The interesting part of the snippet is the controller definition. If you ever implemented REST in Spring MVC, you should see the familiar pattern here. Like Spring, Noir (via Compojure) supports path variables. If you click on http://localhost:8080/books/1/pdf link in the browser, Noir calls the corresponding controller and binds id variable to "1" and format variable to "pdf". When we implement get-file function, it should return the file with the given id as an array of bytes. Controller then wraps the array into a stream and Noir pushes it to HTTP response. content-type function is defined in noir.response namespace, so we need to add [noir.response :only [content-type]] to :use section at the top of books.clj.
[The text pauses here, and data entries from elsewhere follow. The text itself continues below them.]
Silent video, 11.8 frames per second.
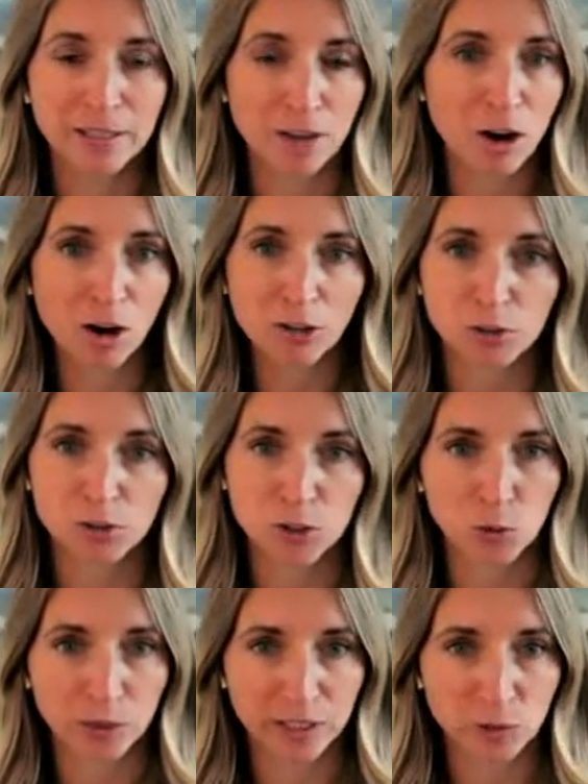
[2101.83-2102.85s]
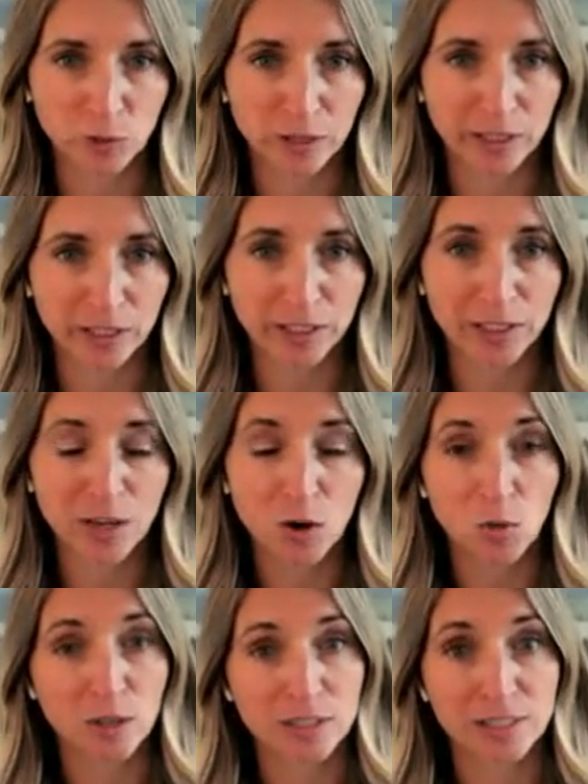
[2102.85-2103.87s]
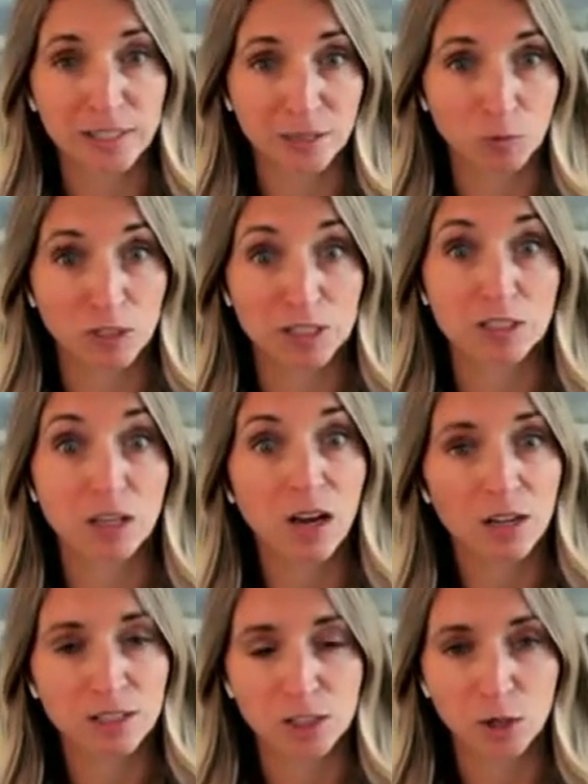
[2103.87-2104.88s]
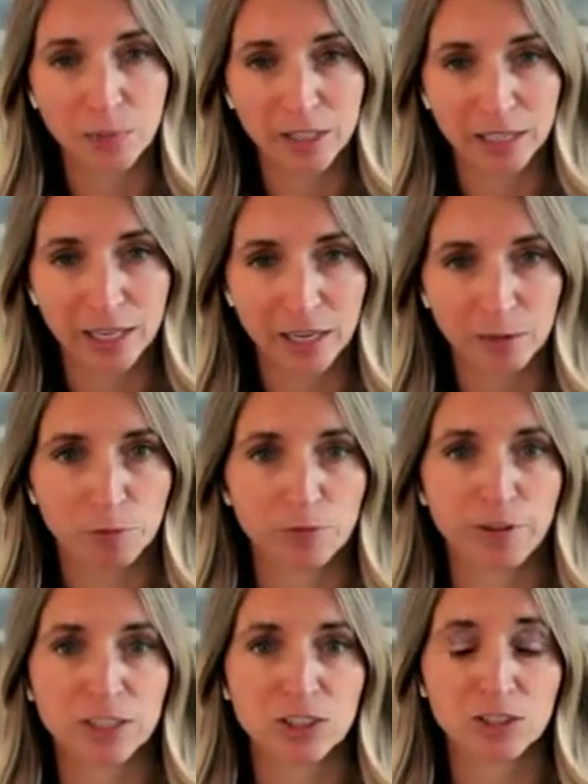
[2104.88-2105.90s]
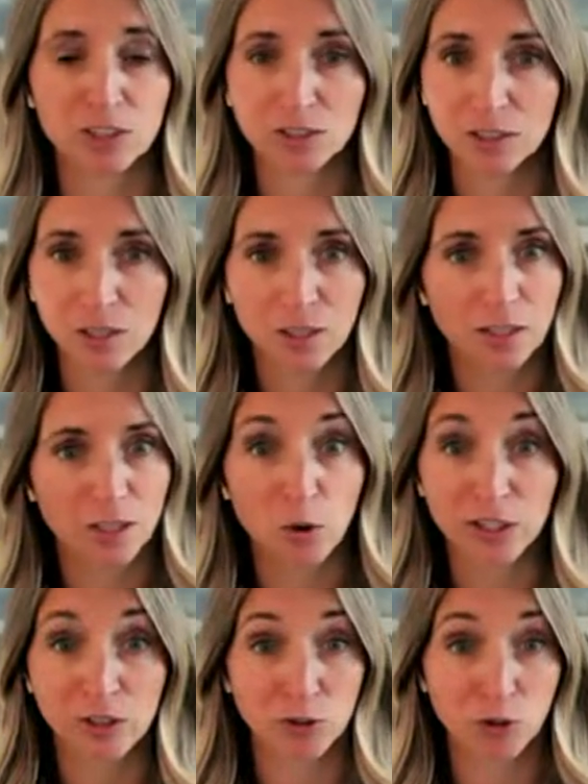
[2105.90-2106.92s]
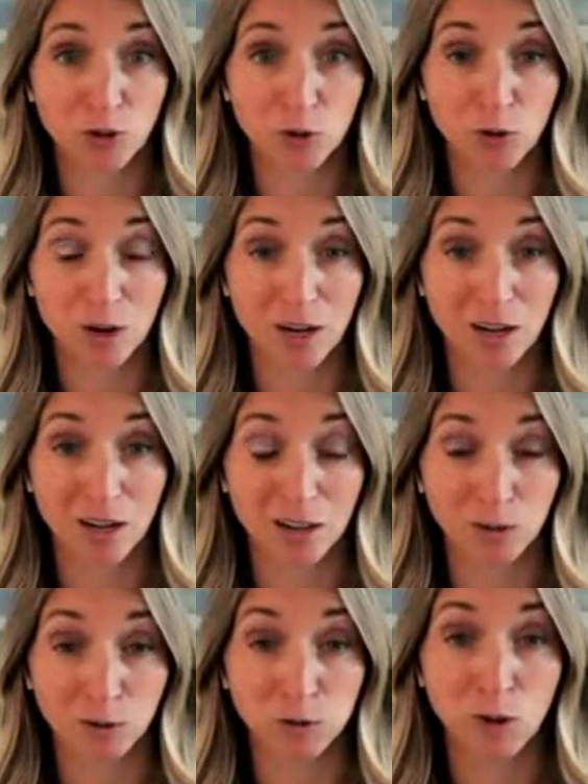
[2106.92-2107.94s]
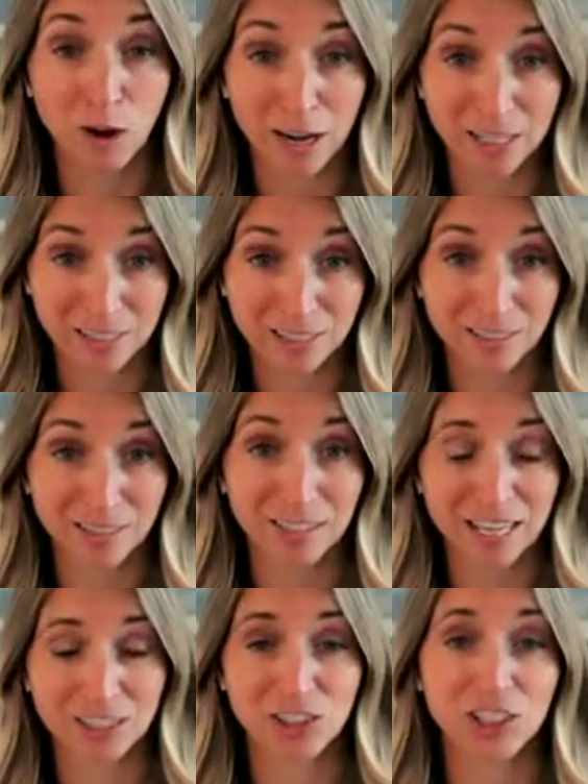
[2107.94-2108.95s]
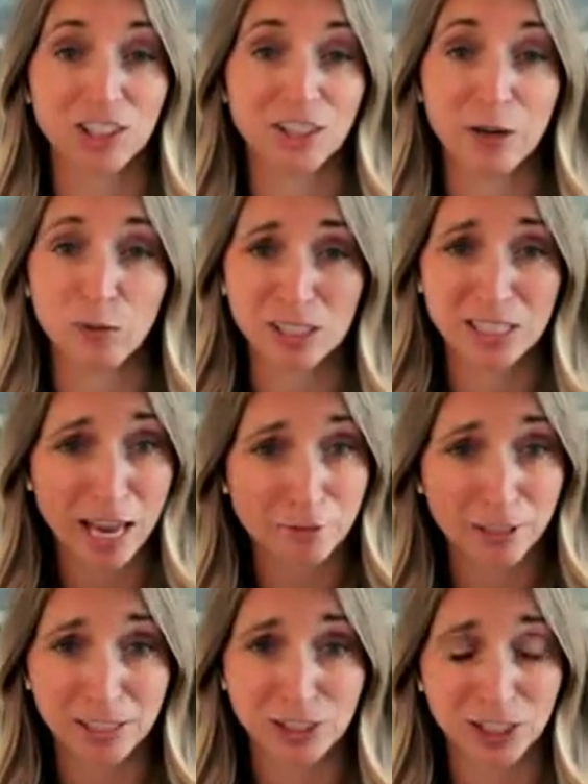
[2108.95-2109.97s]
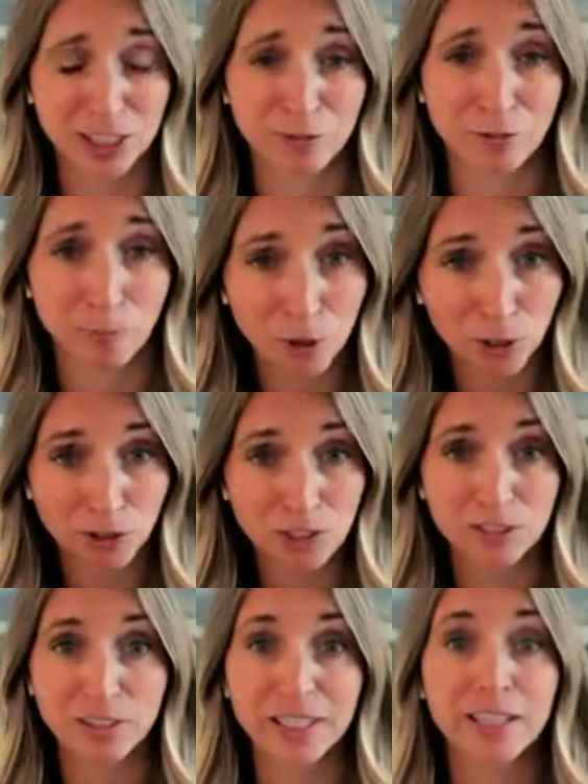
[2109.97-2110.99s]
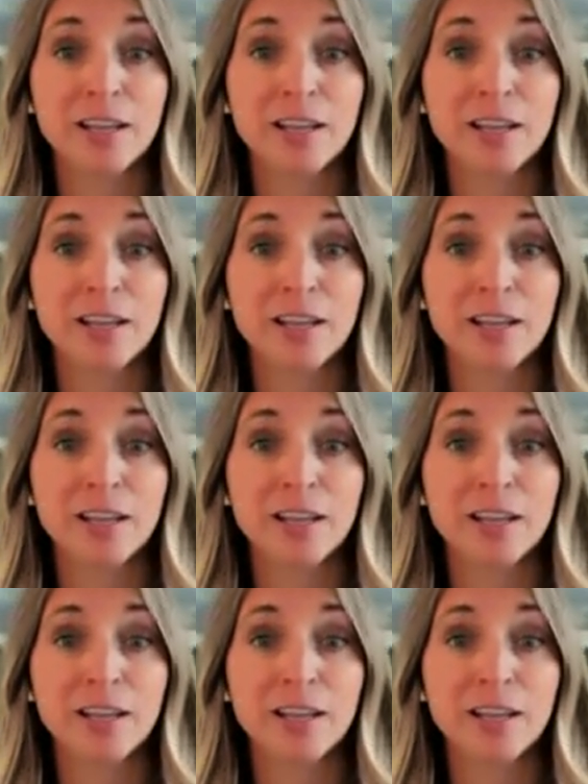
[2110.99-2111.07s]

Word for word: all through 2020 was that we saw so many accounting professionals going through a lot last year. It was heavy, just even personally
That's it, in terms of functionality the controller and the view of our application are done.

Model

Now we need to extract the logic that creates a model from presentation tier to middle-tier. In Noir that's what models directory is for. In our case it's /src/bookshelf/models. Let's create a file called db.clj in that directory, and move there books and get-file functions from bookshelf.views.books namespace. We have to update books.clj to load the new namespace. It should now look like this

(ns bookshelf.views.books
  (:require [bookshelf.models.db :as db]
            [bookshelf.views.common :as common])
  (:use [noir.core :only [defpage]]
        [noir.response :only [content-type]]
        [hiccup.element :only [link-to]]))

(defn- list-books []
  [:table
   [:thead
    [:tr
     [:th "Author"]
     [:th "Title"]
     [:th "Published"]
     [:th "Format"]]]
   (into [:tbody]
         (for [book (db/books)]
           [:tr
            [:td (:author book)]
            [:td (:title book)]
            [:td (:year book)]
            [:td (link-to (clojure.string/join "/" ["/books" (:id book) (:format book)])
                          (:format book))]]))])

(defpage "/books" []
  (common/layout
    (list-books)))

(defn- ctype [format]
  (if (= "pdf" format) "application/pdf" "text/plain"))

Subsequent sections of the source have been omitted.